### AIM OF THE EXERCISE
Pictures are to be left out, and only the lines from the one containing "[00:04:45.48 to 00:04:46.48]" through the last line of the data are to be returned exactly.

### DATA SECTION

========

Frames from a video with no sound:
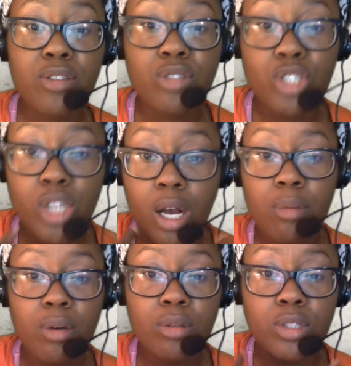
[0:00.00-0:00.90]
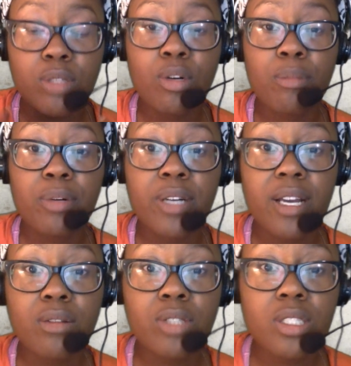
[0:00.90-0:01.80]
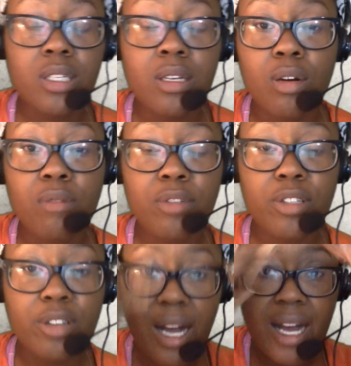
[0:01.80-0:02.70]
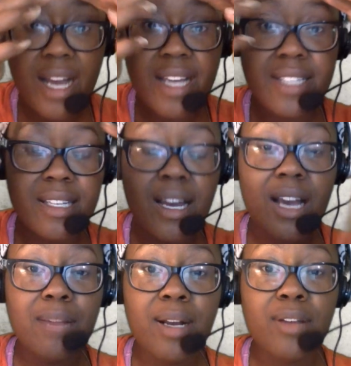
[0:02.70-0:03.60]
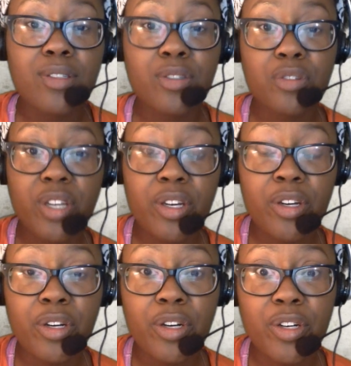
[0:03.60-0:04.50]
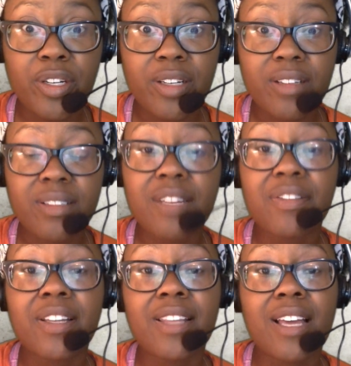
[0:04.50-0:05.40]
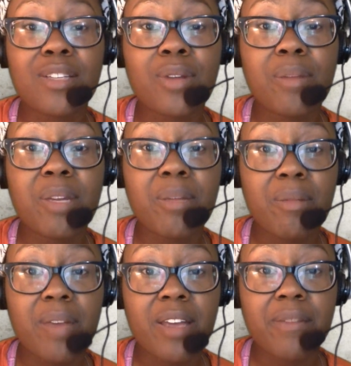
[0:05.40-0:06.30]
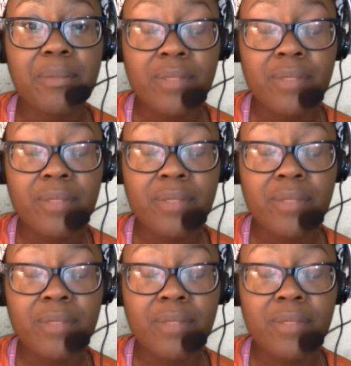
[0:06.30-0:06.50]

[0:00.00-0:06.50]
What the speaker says: their jawbones are more pronounced, and over their eyes and eyebrows are thicker and stuff like that. That's what I mean by men.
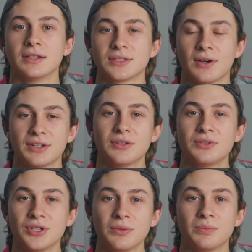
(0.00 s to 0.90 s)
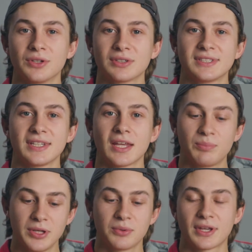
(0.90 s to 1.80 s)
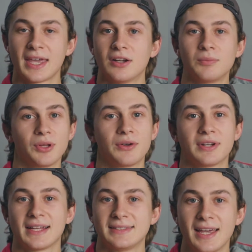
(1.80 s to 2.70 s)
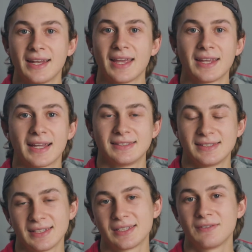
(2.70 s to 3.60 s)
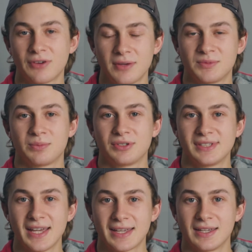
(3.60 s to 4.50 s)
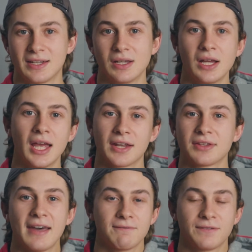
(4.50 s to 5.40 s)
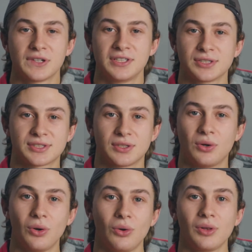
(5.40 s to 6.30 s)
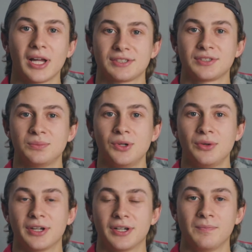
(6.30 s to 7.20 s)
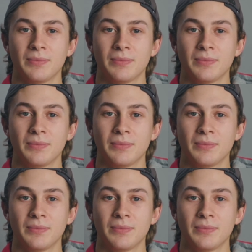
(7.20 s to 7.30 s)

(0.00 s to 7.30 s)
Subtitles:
So on YouTube, you can see that people can upload it at 1080 at 60 frames per second, and that footage looks a whole lot smoother.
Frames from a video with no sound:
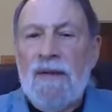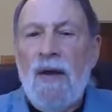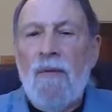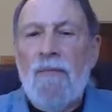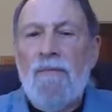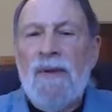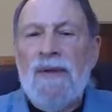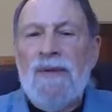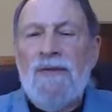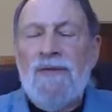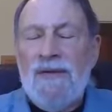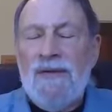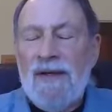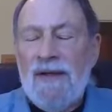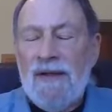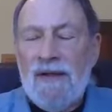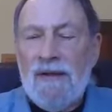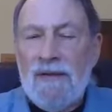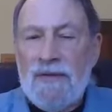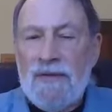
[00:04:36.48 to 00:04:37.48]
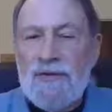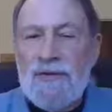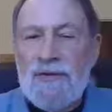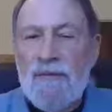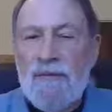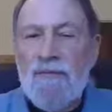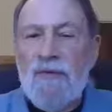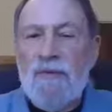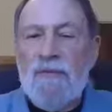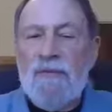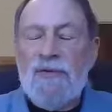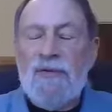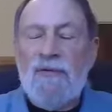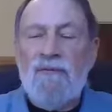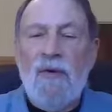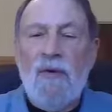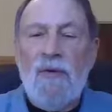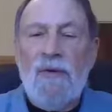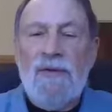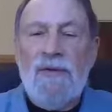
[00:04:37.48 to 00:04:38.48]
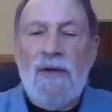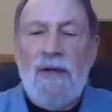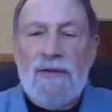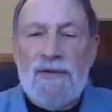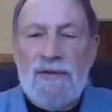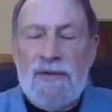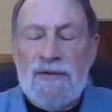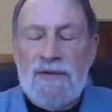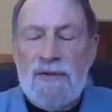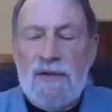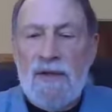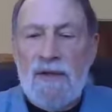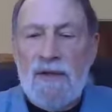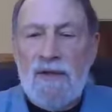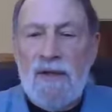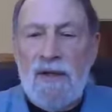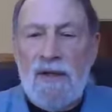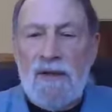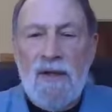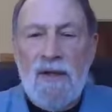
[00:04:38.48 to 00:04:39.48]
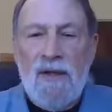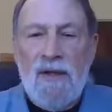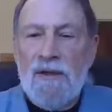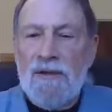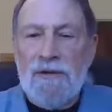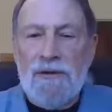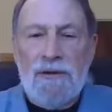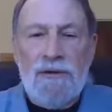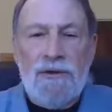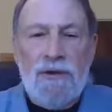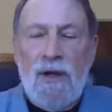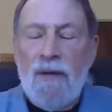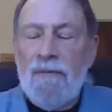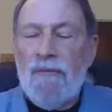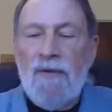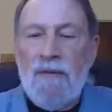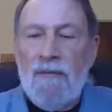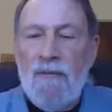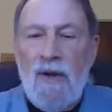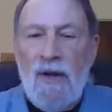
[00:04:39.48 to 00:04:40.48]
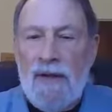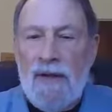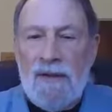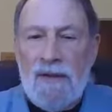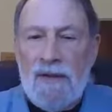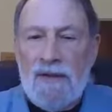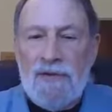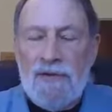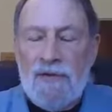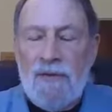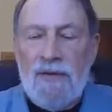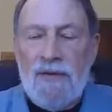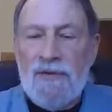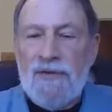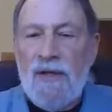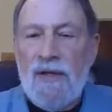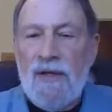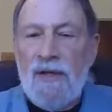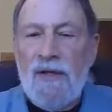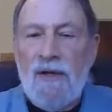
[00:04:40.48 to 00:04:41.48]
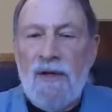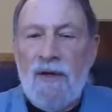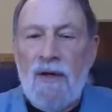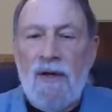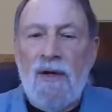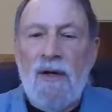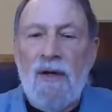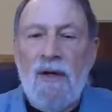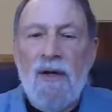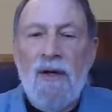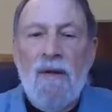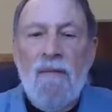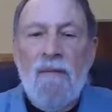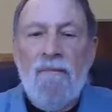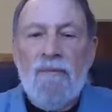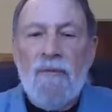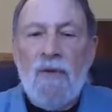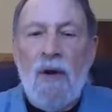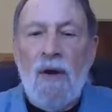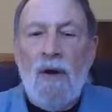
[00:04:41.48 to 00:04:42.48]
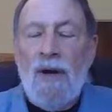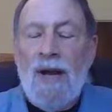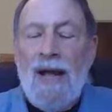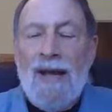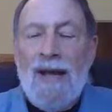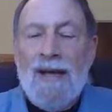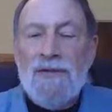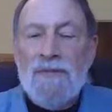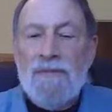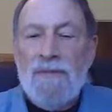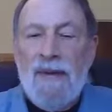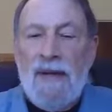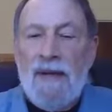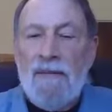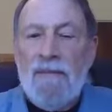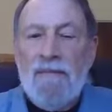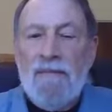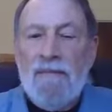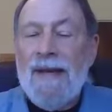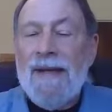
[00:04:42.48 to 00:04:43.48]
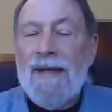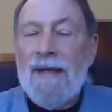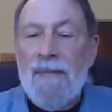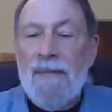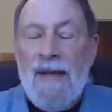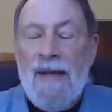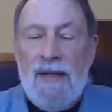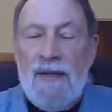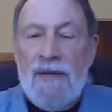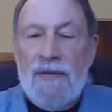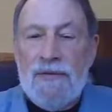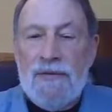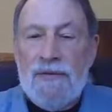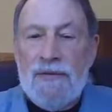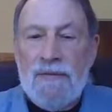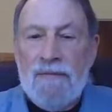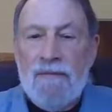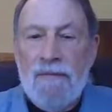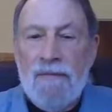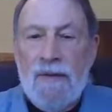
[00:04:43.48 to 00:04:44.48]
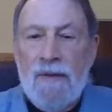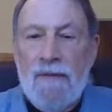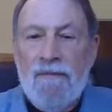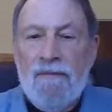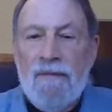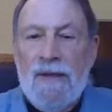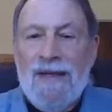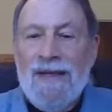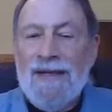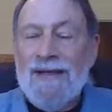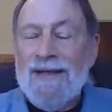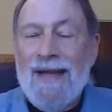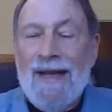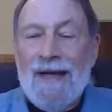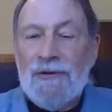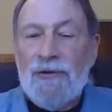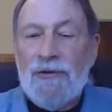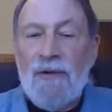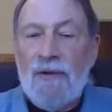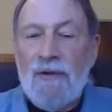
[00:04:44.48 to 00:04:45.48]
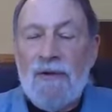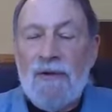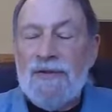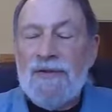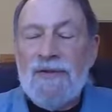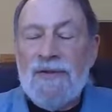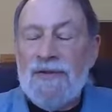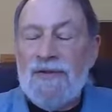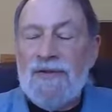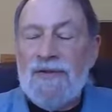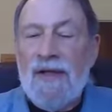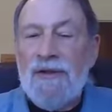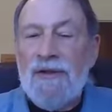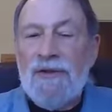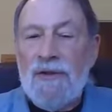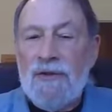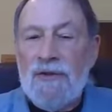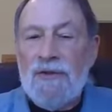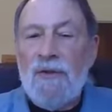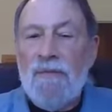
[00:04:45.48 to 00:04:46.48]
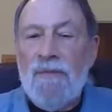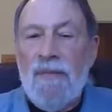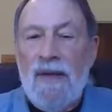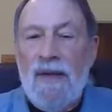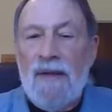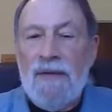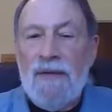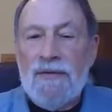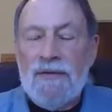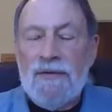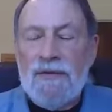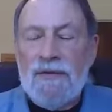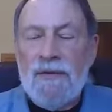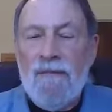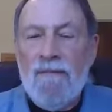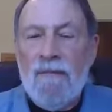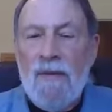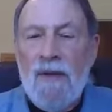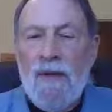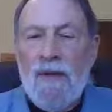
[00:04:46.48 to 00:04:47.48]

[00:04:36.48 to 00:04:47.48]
Now, particular symptoms of mold toxicity that jump to mind as soon as they occur are ice pick-like pains, electrical sensations or pains,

========

### OUTPUT OF THE EXERCISE
[00:04:45.48 to 00:04:46.48]
[00:04:46.48 to 00:04:47.48]

[00:04:36.48 to 00:04:47.48]
Now, particular symptoms of mold toxicity that jump to mind as soon as they occur are ice pick-like pains, electrical sensations or pains,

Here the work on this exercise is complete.